Странно, я никогда и вообразить не мог, что моя Элэ способна родить ребенка; я считал, что она слишком неукротима, чтоб согласиться на этакую неволю. Симпатичный детеныш, взгляд, как у матери, а в ее детской неуклюжести уже угадывается девичья грациозность. Она и нравом пошла в мать: когда я подсаживал ее к себе на лошадь, укусила меня, на руке остались следы ее маленьких зубок. Кто ее отец? Верно, какой-то случайный попутчик, какой-то не упустивший своего деревенский мужлан, или торговец, или актер, или священник.

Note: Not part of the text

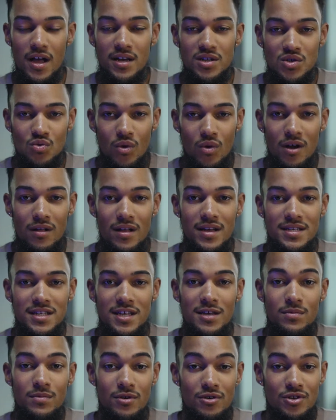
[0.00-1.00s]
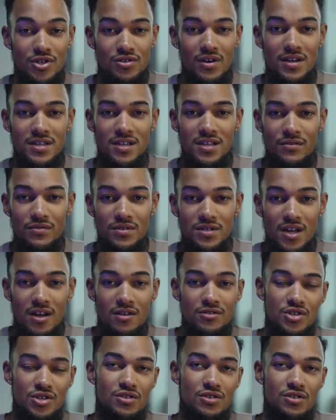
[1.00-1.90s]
as well as keeping your stress levels down.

Или я? Надеюсь, ради ее же блага, что нет. У меня дурная кровь, да и какой из меня, черной птицы, родитель? И все же я рад, что ребенок в надежных руках. Лягнула меня в бок, когда я спускал ее с лошади, и укусила бы снова, если б Гизо ее не удержал.
– Прекрати! – сказал я.
– Хочу к маме!
– Ты ее увидишь.
– Когда?
– Слишком много задаешь вопросов, – со вздохом сказал я. – Ну же, будь послушной девочкой и ступай с месье Гизо, он купит тебе пирожное.
Девчонка взглянула на меня. По щекам у нее текли слезы, но глаза были наполнены злостью, не страхом.
– Вороний дух! – выкрикнула она, выставив два толстых растопыренных пальчика – Вороний дух, сгинь, пропади!
Только этого мне не хватало, думал я, возвращаясь обратно. Чтоб пятилетний ребенок меня проклял. Да и вообще, зачем такая обуза, как ребенок; с карликами справляться гораздо легче, они куда забавней. Правда, эта, кто б ни был ее папаша, – храбрый чертенок. Пожалуй, могу понять, отчего моя Жюльетта так ее обожает.
Но почему вдруг меня кольнула досада? Ее любовь – всего лишь ее слабость, и это мне на руку. Она рассчитывает обмануть меня, моя Бескрылая, отвлекая, как бекас, хищника от своего гнезда. Прикидывается дурочкой, ускользая от меня, появляется только в толпе, или трудится одна посреди солончаков, понимая, что на широком безлюдном пространстве я поостерегусь к ней подойти. Сутки прошли. Я все ждал, что она ко мне придет. Упрямство ей свойственно, оно злит, но и радует меня. Может, во мне говорит моя испорченность, но мне и в самом деле нравится ее непокорность, и, пожалуй, будет жаль, если она вдруг ее утратит.